When it comes to learning a new sport there is a general learning curve that dictates how fast you can learn something. Whether you are training tennis, basketball, badminton, or Muay Thai, the S learning curve applies to mastering the sport.
While individuals may learn at different rates depending on their natural talent, coordination, and general athleticism, the overall curve of the learning graph remains the same for everyone.
This learning curve is broken down into 3 specific periods: Slow Beginning, Fast Acceleration and Plateau (Credit: IntroPsych)
In this chart we can see the basic learning curve in Muay Thai.
Note: I don’t provide time periods because individuals learn at different rates. Someone might learn all the basics in a few months while another person might take a few years to really get the basics down. It depends on the individual.
When you first start Muay Thai there is an initial learning process that you go through before you can start making rapid improvements. Learning the basic foot movements, steps, punches and kicks are all required steps before you can start making rapid improvements. Think back to your first day in the gym. You probably felt an information overload as everything you were learning was completely new.
These are things that you can’t just learn overnight, you have to continually practice and repeat each movement until it becomes second nature. Learning the basics are neceesary steps to build a solid foundation for your technique.

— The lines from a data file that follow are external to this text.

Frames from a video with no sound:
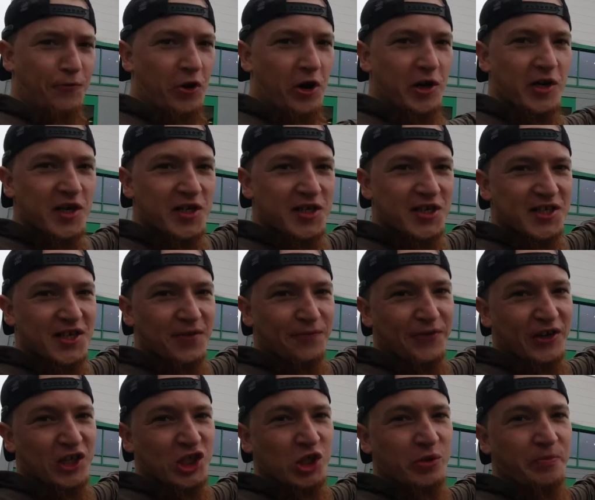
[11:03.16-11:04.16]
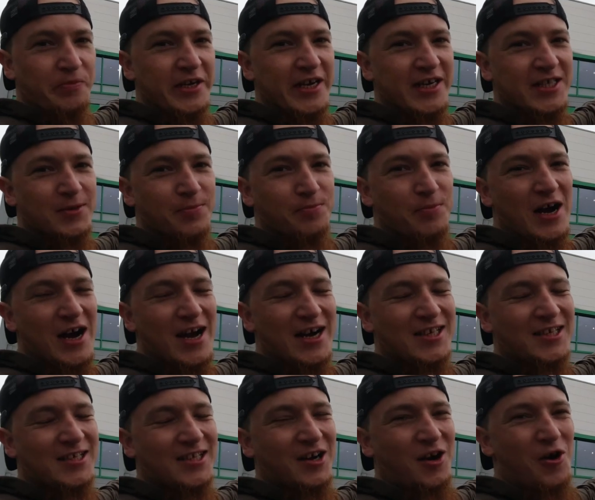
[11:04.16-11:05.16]
vorne ist dieser verschmierte
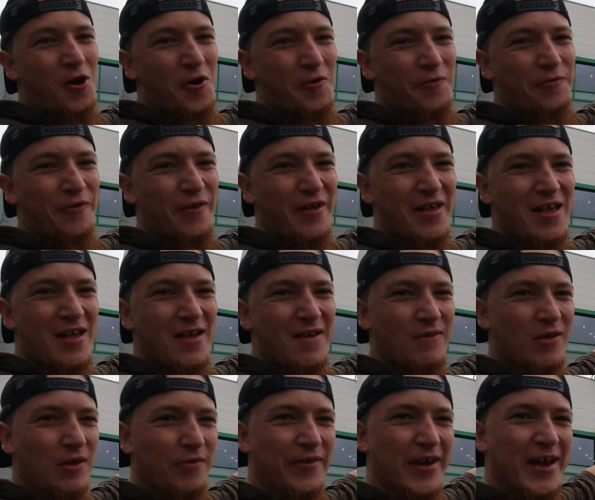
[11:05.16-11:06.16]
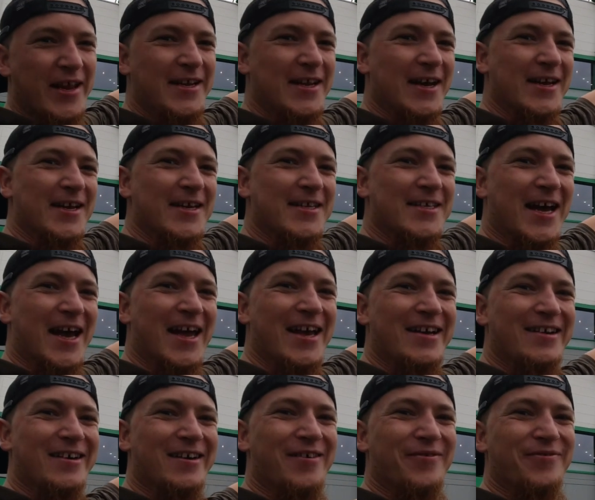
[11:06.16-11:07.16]
Marktkauf. Wir werden da jetzt
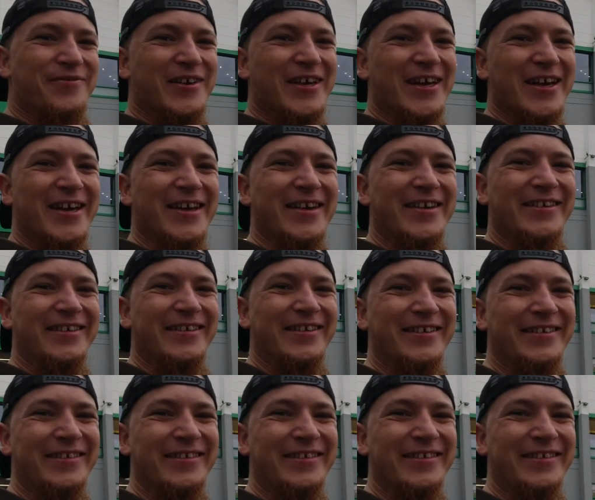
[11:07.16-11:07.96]
einkaufen gehen.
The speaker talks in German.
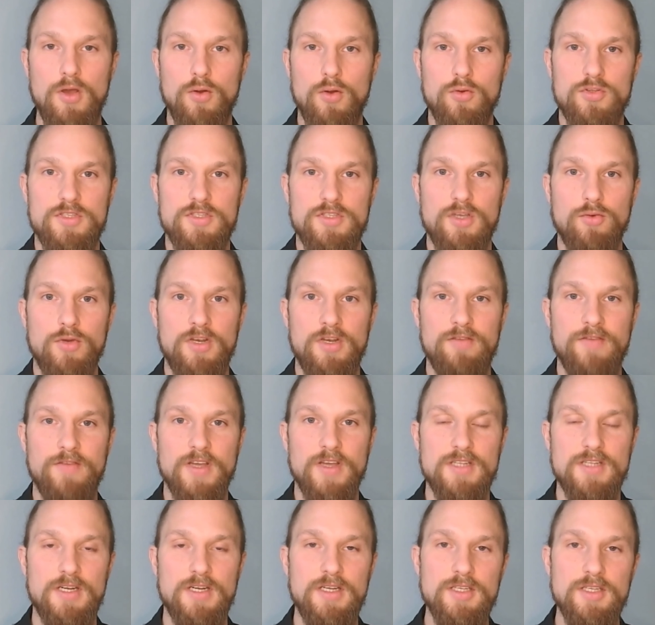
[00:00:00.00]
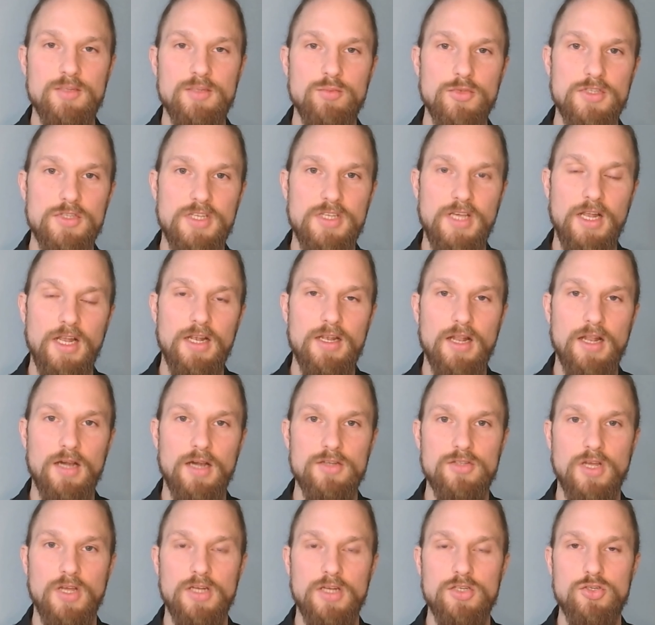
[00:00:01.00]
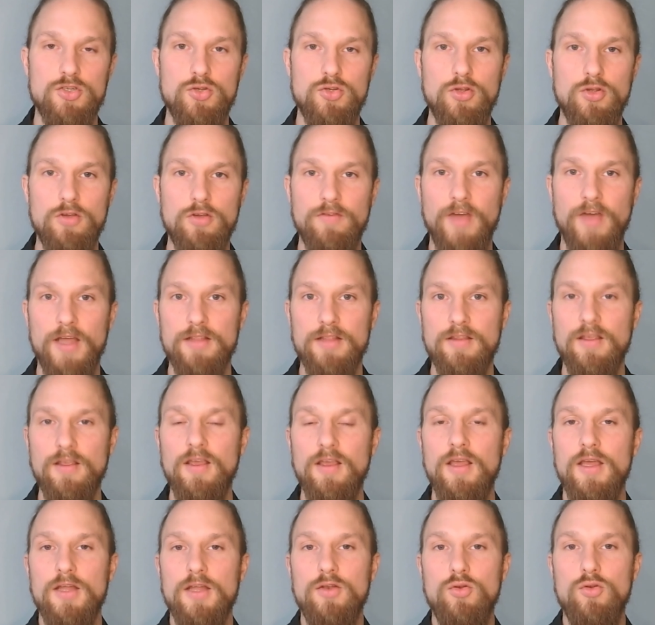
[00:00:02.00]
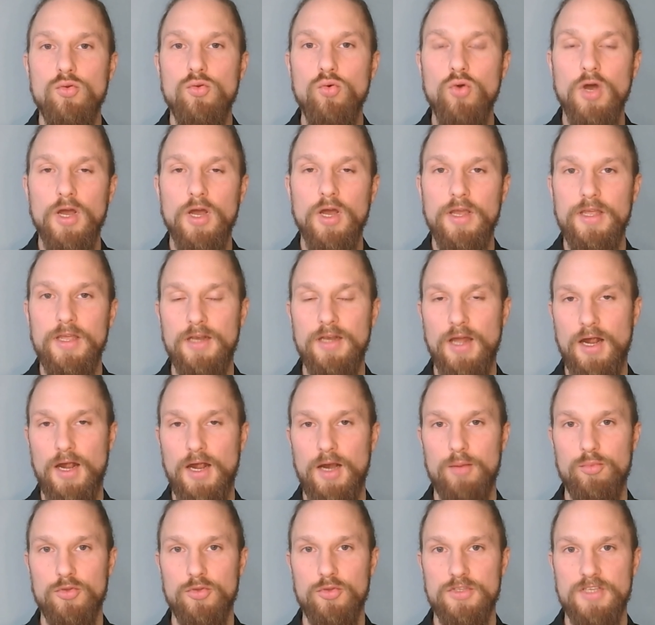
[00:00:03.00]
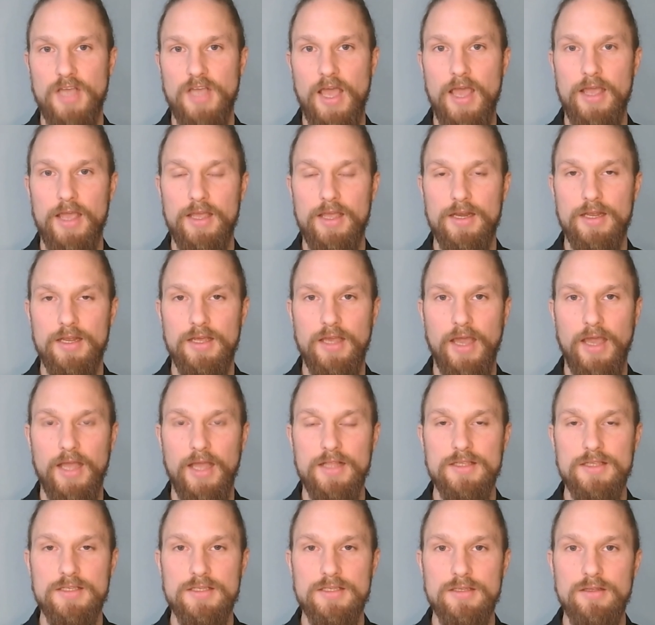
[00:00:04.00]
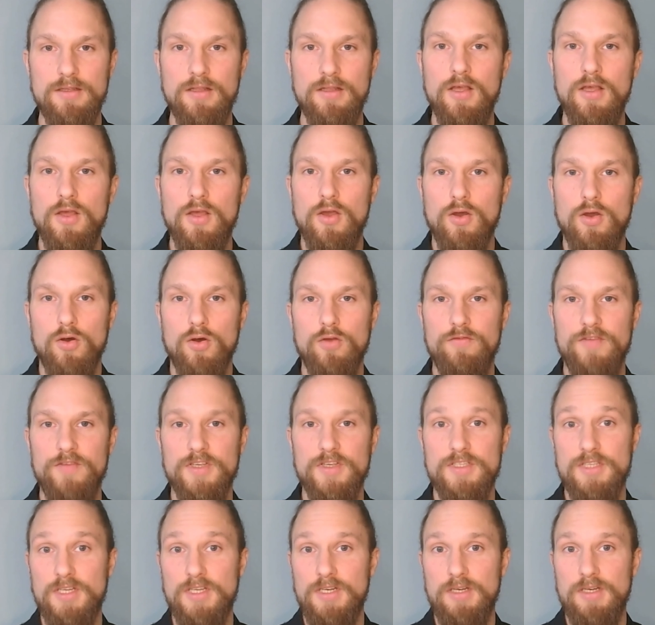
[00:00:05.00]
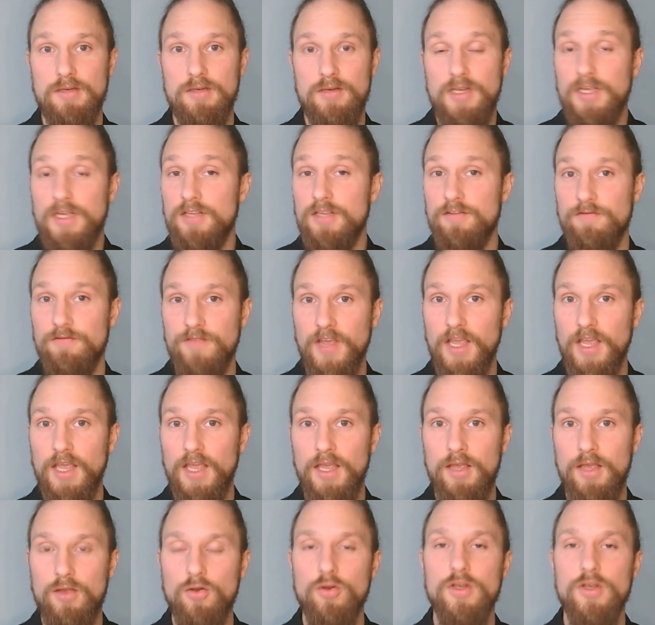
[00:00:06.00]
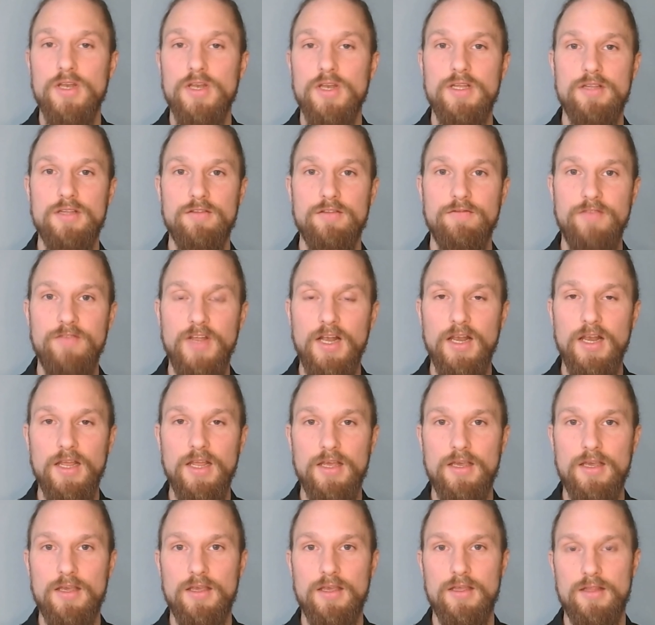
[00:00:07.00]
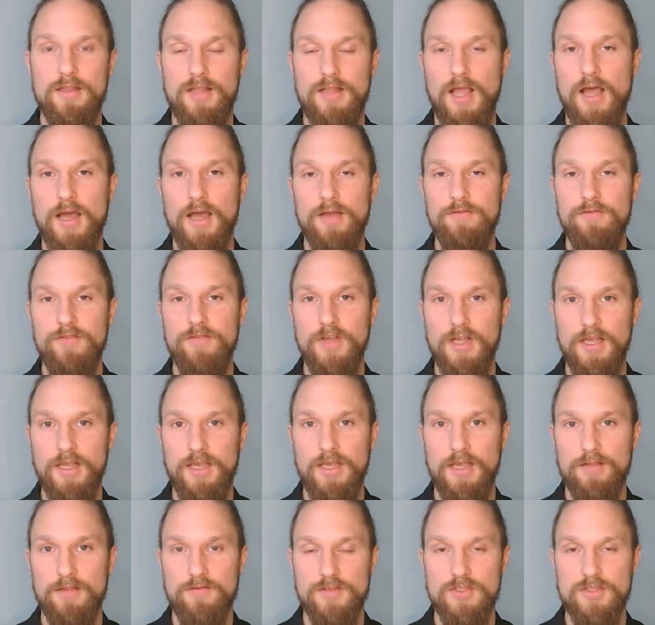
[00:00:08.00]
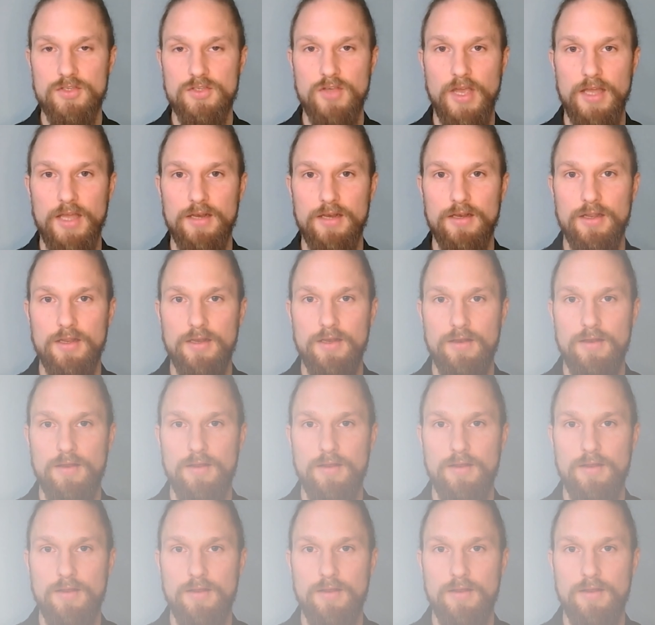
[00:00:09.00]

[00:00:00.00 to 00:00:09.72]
Unser Universalismus gilt also ein Stück weit nur innerhalb unserer eigenen Grenzen und wir sind nicht fähig oder nicht willig, daran wirklich etwas zu ändern.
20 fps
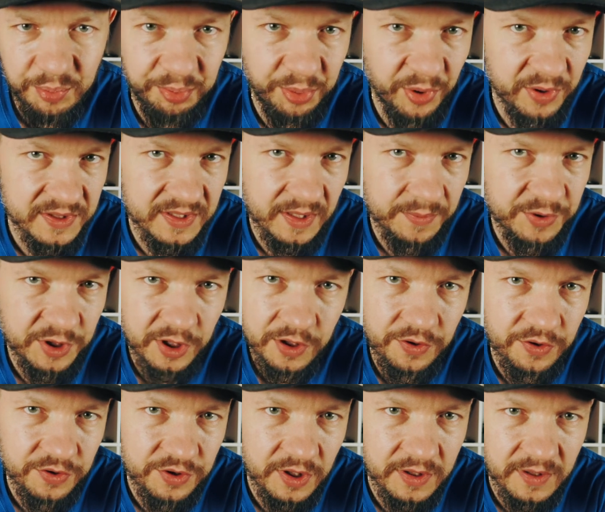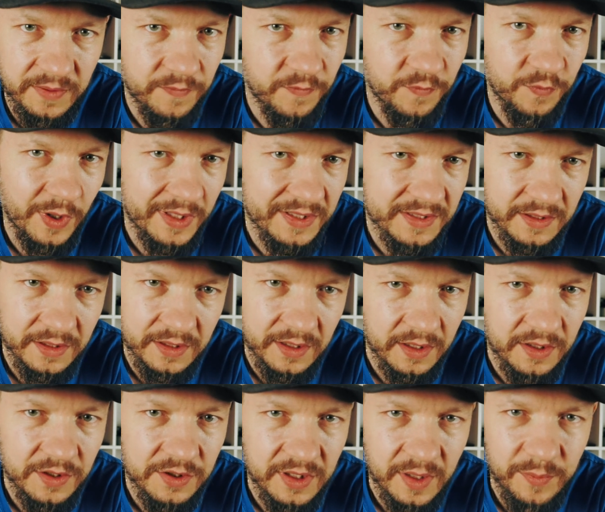poza przekroczeniem własnych
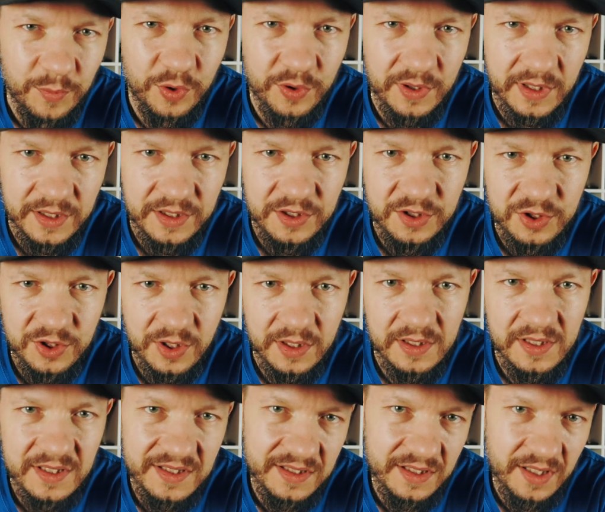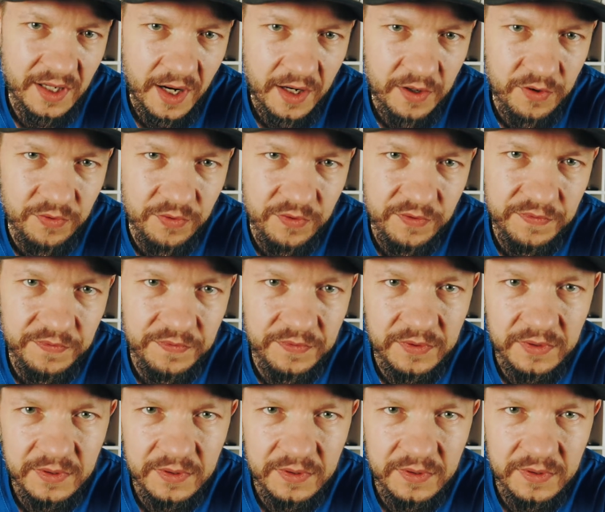jakichś tam ograniczeń, strachów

Throughout this early learning period technique is essential. Developing bad technique and poor habits during the initial slow beginning phase will make it difficult for you to change later on.
This is why it is so important to teach beginners the correct techniques right away. The moment you see someone making a mistake, correct them. This will prevent them from developing bad habits that are difficult to correct later on.
The Fast acceleration period starts when you don’t have to think about performing the basic movements anymore, you just do it. When you trainer says jab-cross, your body will natural respond to these commands without hesitation. Once all the basics have been solidified in your mind, you will start to advance into a period where everything “feels right.”
This is the period where you experience the fastest growth in your Muay Thai journey. Pad work begins to start feeling natural as you feel the rhythm in your kicks and punches.
Once all the basics become second nature, this is when you will start to spar and clinch. Every day of training provides new growth and challenges because you are constantly learning new tricks and techniques. People who are in the fast acceleration period are constantly improving and getting better.
This explains how someone can rapidly grow from a beginner into a top level fighter in the sport. The fast acceleration period is where people with a good work ethic, focus, and natural ability start to pull ahead of the rest in terms of the learning. If you are a keen learner and have the right environment, you can grow rapidly in the sport.
Once we go through the slow beginning and fast acceleration period of growth, we now enter the final stage of the learning curve: the Plateau. In this phase learning new techniques become less frequent because you have already ingrained most of the techniques into your mind. The more you learn, the less growth you will begin to experience. The law of diminishing return holds true to the learning curve.
In order to improve in the plateau phase, you will need to really consciously make an effort to improve. This is what separates people who have been training the same amount of time, but have a huge difference in skill level.
The plateau period of time is what will separate the average fighters from the great ones. During this period of time most people will stop learning and experience very little growth and improvement in their training. However, the dedicated will continually put more effort into their training to continue to try and make improvements.
During this period you will need to continually work to ensure that you do not remain stagnant in the sport.
How to Prevent Plateauing?
The good thing about Muay Thai is that it is so complex, it is truly impossible to master every nuance of the art. This means that there is always something that you can work on in training to improve. Whether you need to focus more on your timing, technique, or clinch work, there is never a point when you are finished learning.
In order to prevent plateauing in Muay Thai you should be continually working to analyze your game and look for areas that you can improve. Consciously working to improve on your weaknesses will ensure that you are always growing as a fighter.
The Learning Curve of a Thai Fighter
When you look at the career of a Thai fighter in Thailand this learning curve is very present. Starting off, the first 6-9 months of a Thai fighter is filled with a lot of learning. This is the period of time when they learn all the basic fundamentals of the sport. Basics footwork and punches and kicks are continually drilled everyday in training. This is where the trainers make sure that the Thai boys develop perfect technique in training.
Once the Thai boys have fully ingrained the basic footwork and techniques into their game, you will notice a huge jump in their learning. These boys will start gaining valuable experience in the ring, as the slowly begin to turn into miniature versions of the Thai fighters you see on TV. This transformation usually reaches a peak in their later teenage years as their bodies begin to matures and they start to hit a plateau.
Once Thai fighter’s reach the top stadiums, you will notice that they make a lot less improvements then when they were younger. Even though they can continue to grow while fighting in Lumpinee and Rajadamnern, the progression has slowed down tremendously and most of winning or losing depends on their conditioning and minor nuance details of the fight. Every top fighters possesses all of the tools to win, it usually comes down to which fighters has the stronger mind.